### Work request
Search the data for "talks". Return each matching line.

──────── Records supplied ────────

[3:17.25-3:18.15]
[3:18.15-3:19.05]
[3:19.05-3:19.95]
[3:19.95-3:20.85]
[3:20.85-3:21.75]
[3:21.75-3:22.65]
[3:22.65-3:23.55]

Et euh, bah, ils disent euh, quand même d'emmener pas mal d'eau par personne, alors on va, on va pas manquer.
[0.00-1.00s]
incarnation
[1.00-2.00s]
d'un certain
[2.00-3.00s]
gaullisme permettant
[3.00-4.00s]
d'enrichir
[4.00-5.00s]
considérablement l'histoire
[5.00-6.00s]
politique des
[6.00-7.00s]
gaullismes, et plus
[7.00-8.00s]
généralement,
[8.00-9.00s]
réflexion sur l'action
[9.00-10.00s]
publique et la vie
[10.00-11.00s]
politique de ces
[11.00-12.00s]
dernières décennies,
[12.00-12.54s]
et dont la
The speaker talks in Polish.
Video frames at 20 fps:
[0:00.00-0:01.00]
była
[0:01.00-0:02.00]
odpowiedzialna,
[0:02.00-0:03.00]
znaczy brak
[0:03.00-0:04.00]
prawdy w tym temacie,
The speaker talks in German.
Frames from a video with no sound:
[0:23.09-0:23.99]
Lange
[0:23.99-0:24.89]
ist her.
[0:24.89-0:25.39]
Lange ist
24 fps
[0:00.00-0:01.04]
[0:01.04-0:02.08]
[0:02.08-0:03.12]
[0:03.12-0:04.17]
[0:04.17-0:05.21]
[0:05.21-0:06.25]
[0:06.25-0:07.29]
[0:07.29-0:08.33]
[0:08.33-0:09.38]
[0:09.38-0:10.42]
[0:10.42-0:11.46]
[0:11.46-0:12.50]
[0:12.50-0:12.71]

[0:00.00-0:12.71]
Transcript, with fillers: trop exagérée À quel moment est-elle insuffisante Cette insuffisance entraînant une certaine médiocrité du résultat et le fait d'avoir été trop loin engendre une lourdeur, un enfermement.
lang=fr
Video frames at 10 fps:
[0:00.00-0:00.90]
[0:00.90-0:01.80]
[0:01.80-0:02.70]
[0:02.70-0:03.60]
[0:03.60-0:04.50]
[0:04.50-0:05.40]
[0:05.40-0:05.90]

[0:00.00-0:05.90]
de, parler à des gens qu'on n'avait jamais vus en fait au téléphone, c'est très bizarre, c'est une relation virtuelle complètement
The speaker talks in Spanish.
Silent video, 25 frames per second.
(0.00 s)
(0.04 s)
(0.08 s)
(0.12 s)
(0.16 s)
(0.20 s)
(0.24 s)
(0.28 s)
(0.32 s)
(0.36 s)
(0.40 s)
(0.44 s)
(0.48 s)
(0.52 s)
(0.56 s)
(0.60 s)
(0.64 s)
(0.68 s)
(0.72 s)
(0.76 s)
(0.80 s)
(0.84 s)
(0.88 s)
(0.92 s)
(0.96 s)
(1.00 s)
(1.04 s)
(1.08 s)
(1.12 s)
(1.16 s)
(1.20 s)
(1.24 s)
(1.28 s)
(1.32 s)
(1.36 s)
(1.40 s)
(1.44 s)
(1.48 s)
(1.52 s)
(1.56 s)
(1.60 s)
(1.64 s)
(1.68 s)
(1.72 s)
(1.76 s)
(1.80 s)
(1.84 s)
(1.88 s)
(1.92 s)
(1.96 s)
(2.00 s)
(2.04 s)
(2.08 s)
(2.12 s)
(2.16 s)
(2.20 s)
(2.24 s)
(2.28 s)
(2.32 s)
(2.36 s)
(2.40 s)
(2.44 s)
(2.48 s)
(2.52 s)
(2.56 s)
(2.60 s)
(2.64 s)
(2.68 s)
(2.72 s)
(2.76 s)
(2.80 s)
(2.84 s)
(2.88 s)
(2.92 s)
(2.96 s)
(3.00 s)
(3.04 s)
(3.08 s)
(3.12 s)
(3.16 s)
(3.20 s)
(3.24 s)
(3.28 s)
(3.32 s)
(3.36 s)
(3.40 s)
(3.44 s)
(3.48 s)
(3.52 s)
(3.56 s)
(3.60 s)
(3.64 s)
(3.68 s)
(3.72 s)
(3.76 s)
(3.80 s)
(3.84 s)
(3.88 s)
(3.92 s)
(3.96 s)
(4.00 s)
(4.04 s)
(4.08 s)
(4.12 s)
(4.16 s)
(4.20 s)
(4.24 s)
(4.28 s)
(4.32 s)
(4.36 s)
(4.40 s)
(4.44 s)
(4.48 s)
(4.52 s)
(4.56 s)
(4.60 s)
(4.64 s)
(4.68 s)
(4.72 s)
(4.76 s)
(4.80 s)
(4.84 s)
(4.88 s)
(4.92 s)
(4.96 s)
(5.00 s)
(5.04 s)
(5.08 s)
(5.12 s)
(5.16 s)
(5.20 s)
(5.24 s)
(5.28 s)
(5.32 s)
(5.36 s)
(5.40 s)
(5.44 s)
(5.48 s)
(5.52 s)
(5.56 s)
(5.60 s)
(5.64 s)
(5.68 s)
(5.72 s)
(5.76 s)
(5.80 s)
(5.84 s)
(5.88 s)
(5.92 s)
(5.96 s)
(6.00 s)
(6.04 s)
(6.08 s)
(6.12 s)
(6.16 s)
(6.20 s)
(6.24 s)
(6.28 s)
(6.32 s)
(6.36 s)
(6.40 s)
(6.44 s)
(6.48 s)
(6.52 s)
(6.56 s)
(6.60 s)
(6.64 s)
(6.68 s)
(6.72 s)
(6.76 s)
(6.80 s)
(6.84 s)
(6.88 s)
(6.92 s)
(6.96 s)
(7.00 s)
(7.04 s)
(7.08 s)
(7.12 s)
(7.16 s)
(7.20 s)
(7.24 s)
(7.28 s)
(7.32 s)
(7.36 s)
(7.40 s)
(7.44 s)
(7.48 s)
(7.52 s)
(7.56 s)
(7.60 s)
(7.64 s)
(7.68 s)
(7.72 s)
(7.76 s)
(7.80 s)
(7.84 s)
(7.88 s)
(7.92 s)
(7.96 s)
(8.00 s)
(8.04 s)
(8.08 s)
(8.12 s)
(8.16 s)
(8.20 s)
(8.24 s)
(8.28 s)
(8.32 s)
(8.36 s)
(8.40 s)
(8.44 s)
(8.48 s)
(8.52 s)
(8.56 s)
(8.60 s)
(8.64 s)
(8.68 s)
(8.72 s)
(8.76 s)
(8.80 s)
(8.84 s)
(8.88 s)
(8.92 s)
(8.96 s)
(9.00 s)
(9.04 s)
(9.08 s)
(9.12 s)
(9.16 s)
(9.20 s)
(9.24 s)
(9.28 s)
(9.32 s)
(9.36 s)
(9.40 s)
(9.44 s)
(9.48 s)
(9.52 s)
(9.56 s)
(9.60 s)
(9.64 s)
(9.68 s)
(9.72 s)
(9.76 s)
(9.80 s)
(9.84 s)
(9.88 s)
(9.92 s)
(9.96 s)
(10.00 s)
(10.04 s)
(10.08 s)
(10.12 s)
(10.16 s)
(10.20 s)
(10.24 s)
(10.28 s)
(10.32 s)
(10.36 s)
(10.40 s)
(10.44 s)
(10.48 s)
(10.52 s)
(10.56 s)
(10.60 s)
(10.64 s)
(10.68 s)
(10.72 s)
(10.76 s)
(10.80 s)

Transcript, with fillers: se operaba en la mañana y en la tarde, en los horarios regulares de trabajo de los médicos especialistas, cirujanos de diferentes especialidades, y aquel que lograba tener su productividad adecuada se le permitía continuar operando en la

────────

### Answer for this exercise
The speaker talks in Polish.
The speaker talks in German.
The speaker talks in Spanish.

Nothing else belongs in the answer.